Having in-house creators can help venture companies ensure their portfolio companies get publicity. It can also work to counter negative coverage of their industry.

Lightspeed saw Zau as a way to get an edge with future founders as venture firms seek to invest at earlier funding stages, lest they miss out on the next unicorn.

Zau says her social media has paid dividends

Zau started posting last year while working at GSV Ventures, another VC firm.

She said that while Silicon Valley insiders were well served by creators like podcasters Dwarkesh Patel and Lex Fridman, she saw an opportunity to make tech news more accessible to others. She said she spends up to two hours per video, from research to editing, and posts as often as six times a week.

"I've always viewed Silicon Valley, especially venture funds, as developing very transactional relationships with founders," Zau said. "I felt there was an opportunity to basically establish a presence and credibility and build trust with this audience, even when they're a couple years out from founding, even when they're in college."

While she uses her accounts as a way to talk about tech broadly, she said it's benefited her day job. Once, a GSV portfolio company needed to fill an engineering role, and she shared the job listing on social media.

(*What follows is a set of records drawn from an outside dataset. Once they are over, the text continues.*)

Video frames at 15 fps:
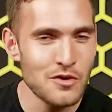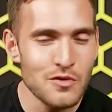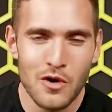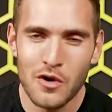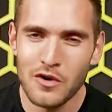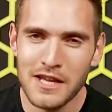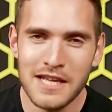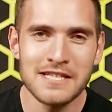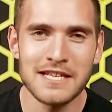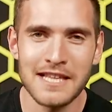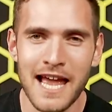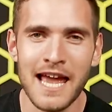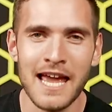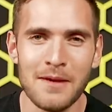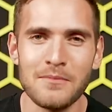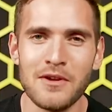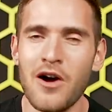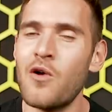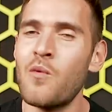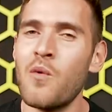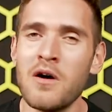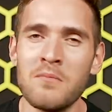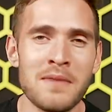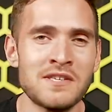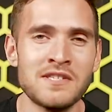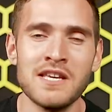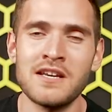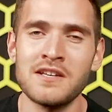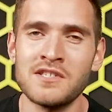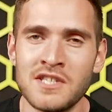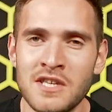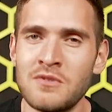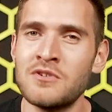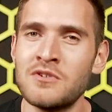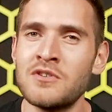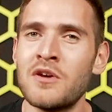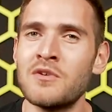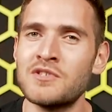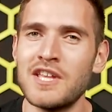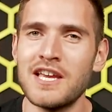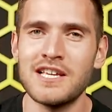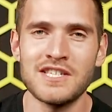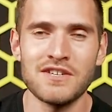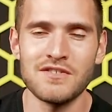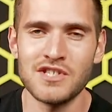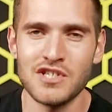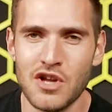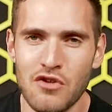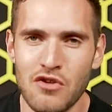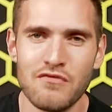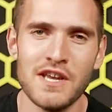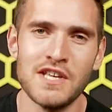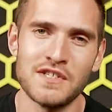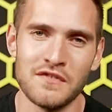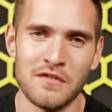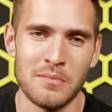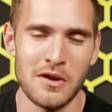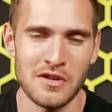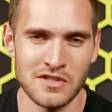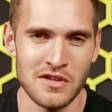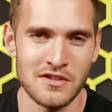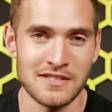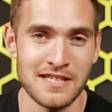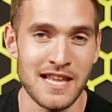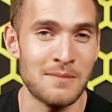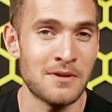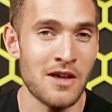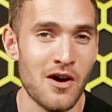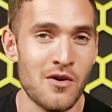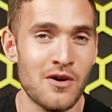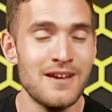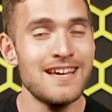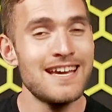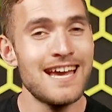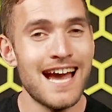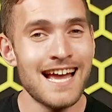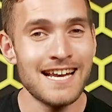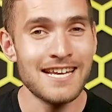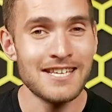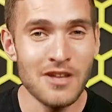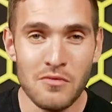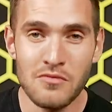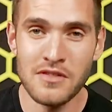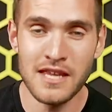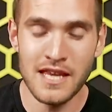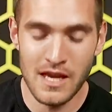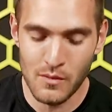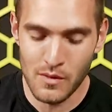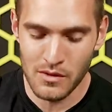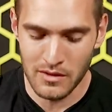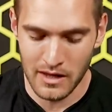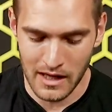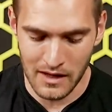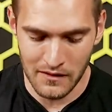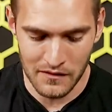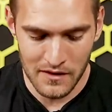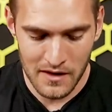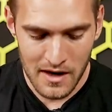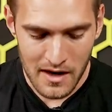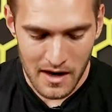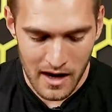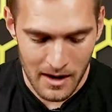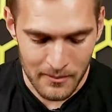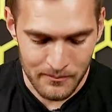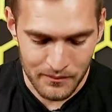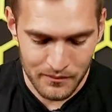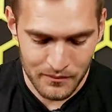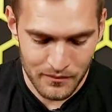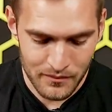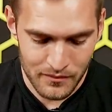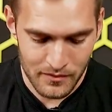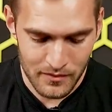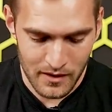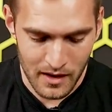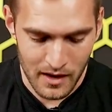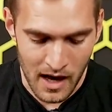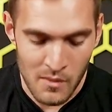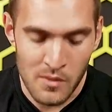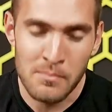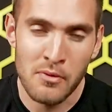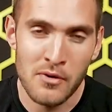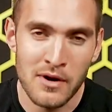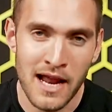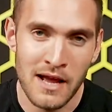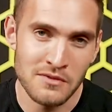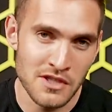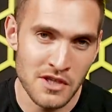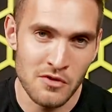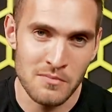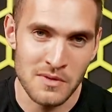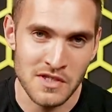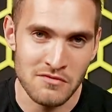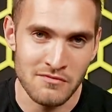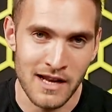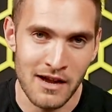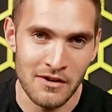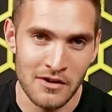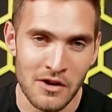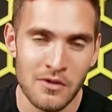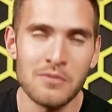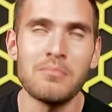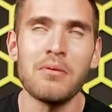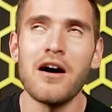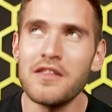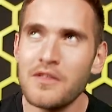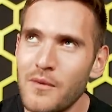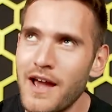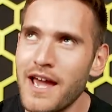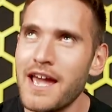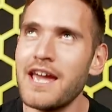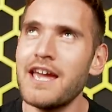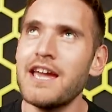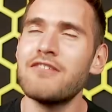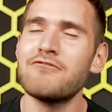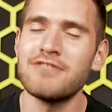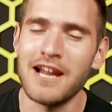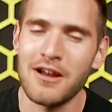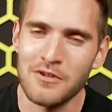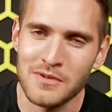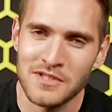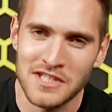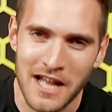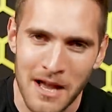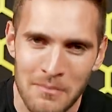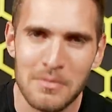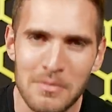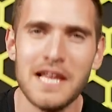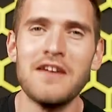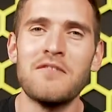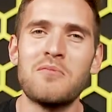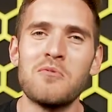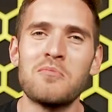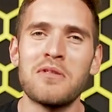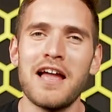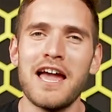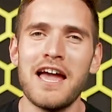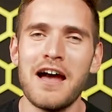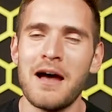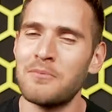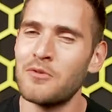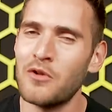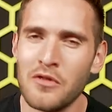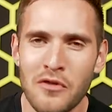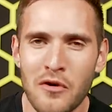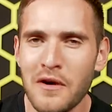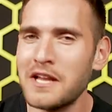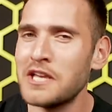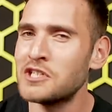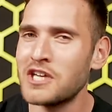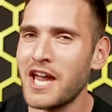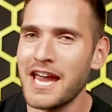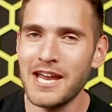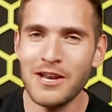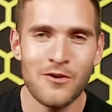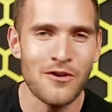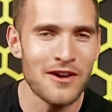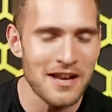do not need to let him go. While Messi can still do those things, there is no reason for Barcelona to let him go, and I don't think he will leave. I will point out to you, Mr. Ronaldo, and by the way, Ronaldo is an unbelievable player. I'm not throwing any shade or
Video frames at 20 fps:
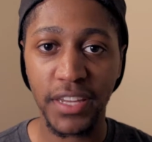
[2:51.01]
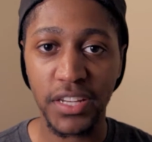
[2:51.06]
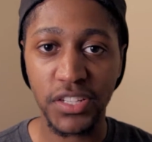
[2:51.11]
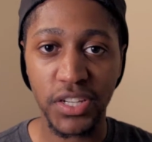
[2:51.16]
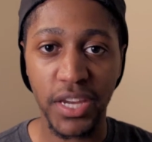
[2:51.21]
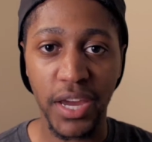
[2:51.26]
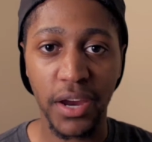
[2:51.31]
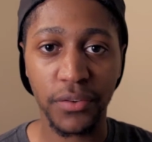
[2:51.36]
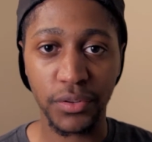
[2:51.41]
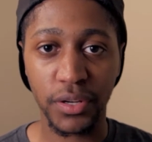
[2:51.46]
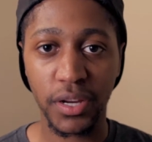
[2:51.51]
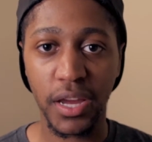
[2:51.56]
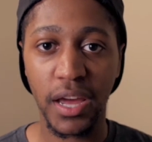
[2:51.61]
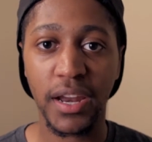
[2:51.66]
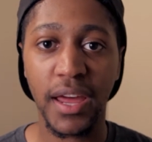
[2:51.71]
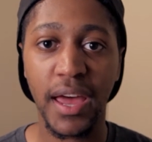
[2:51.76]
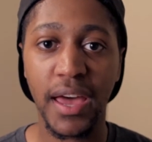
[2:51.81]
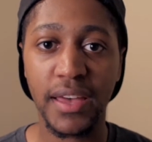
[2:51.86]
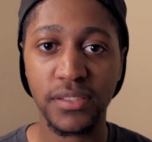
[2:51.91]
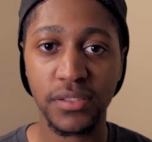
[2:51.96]
each character
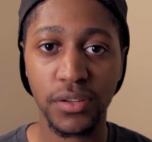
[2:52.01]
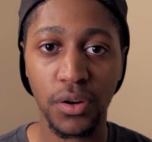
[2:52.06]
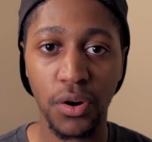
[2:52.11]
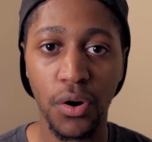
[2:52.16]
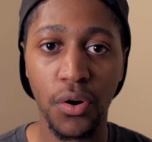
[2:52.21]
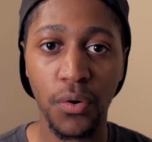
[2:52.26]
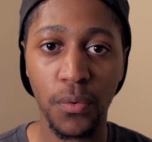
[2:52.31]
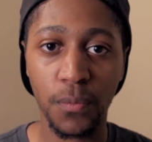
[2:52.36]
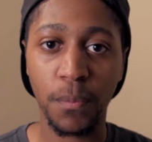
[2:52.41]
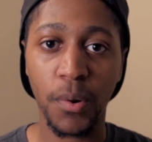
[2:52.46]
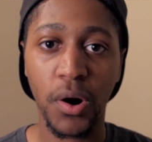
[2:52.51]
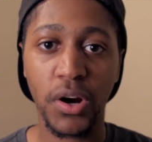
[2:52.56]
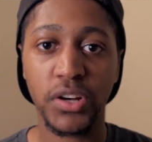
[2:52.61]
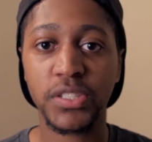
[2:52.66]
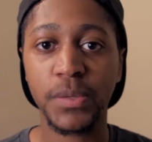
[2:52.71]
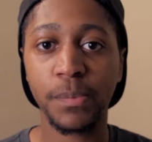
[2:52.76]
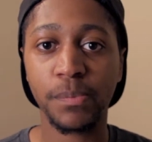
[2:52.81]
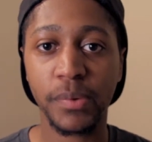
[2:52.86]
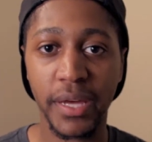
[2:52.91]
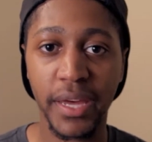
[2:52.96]
kind of has their own
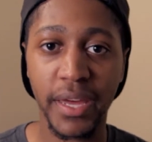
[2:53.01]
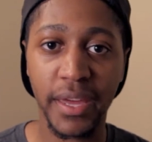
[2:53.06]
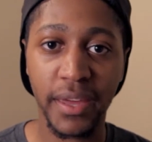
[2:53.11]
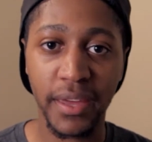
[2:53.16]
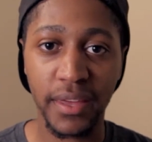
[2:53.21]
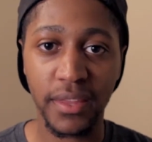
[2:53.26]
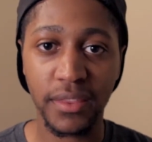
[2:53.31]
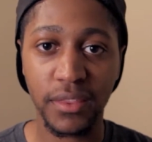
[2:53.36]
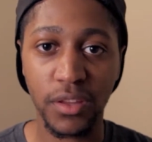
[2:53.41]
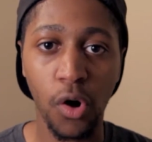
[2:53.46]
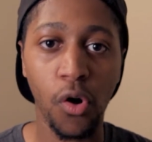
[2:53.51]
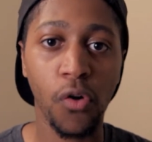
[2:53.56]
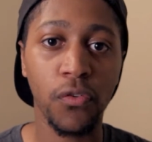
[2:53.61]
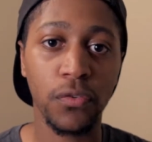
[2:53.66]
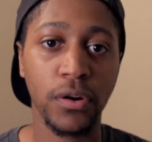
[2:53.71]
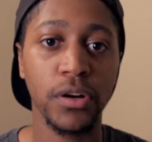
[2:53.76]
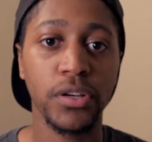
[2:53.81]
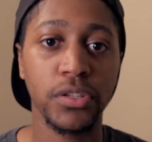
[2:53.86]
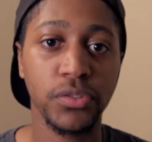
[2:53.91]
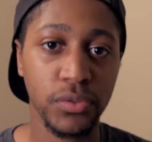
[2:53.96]
part to play in the
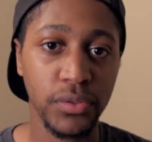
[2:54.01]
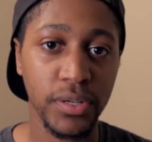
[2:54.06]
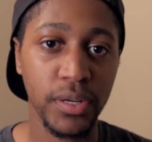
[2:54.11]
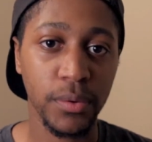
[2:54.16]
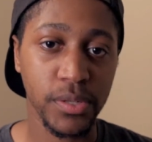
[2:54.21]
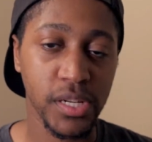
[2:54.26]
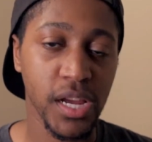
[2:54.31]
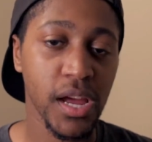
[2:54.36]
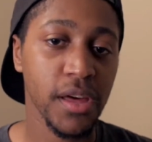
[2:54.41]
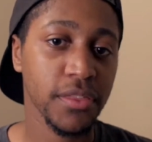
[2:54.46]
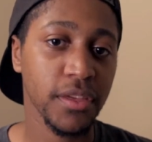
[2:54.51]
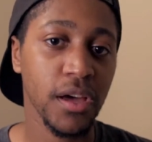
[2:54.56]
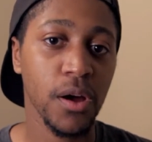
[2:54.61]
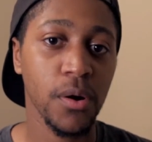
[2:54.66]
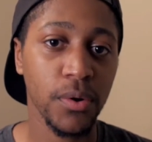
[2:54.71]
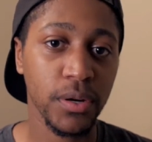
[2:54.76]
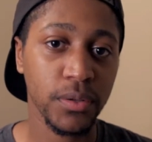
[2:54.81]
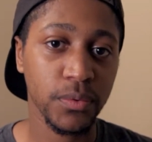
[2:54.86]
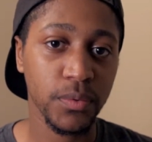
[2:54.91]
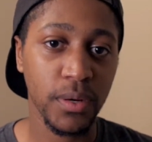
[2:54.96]
overall story, which I
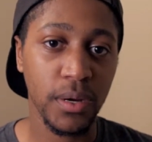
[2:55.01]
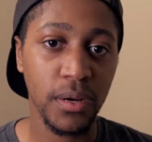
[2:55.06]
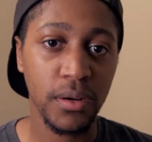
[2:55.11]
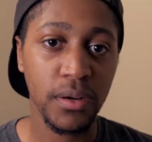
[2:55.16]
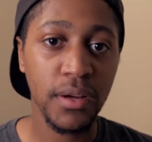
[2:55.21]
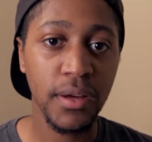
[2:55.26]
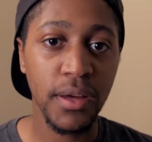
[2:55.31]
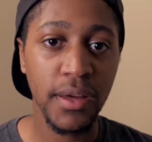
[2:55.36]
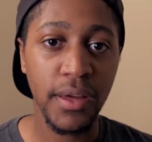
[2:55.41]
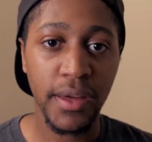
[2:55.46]
thought worked well.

"That drove north of 15,000 views and 700 complete applications," she said.

Where traditional media fits in

Having an investor play a social media role can pose risks.

There's no guarantee Zau's popular Instagram content will translate to Lightspeed's podcast. Her peers might see her as a creator rather than a serious investor.

"There's been a stigma attached to influencers as long as there's been influencers," Machiz said.

Silicon Valley has a history of seeing traditional media as unfairly scrutinizing tech and turning to using its own executives to shape its narrative. Using in-house creators is part of that shift, but it's unclear if it'll work because it's still content marketing, which invites audience skepticism, said Chris Harihar, a veteran tech PR professional.

Zau, for her part, said she has "immense respect" for the role traditional media plays in producing journalism and that she sees her efforts as supplementing, rather than supplanting it. As a tech investor who's an AI optimist by nature, she also wants to make sure people hear her worldview.

"I think what I fear is that the mainstream audience is only hearing about very extreme headlines in both directions," she said. "I would like to just help people understand the tech and help understand where things are going."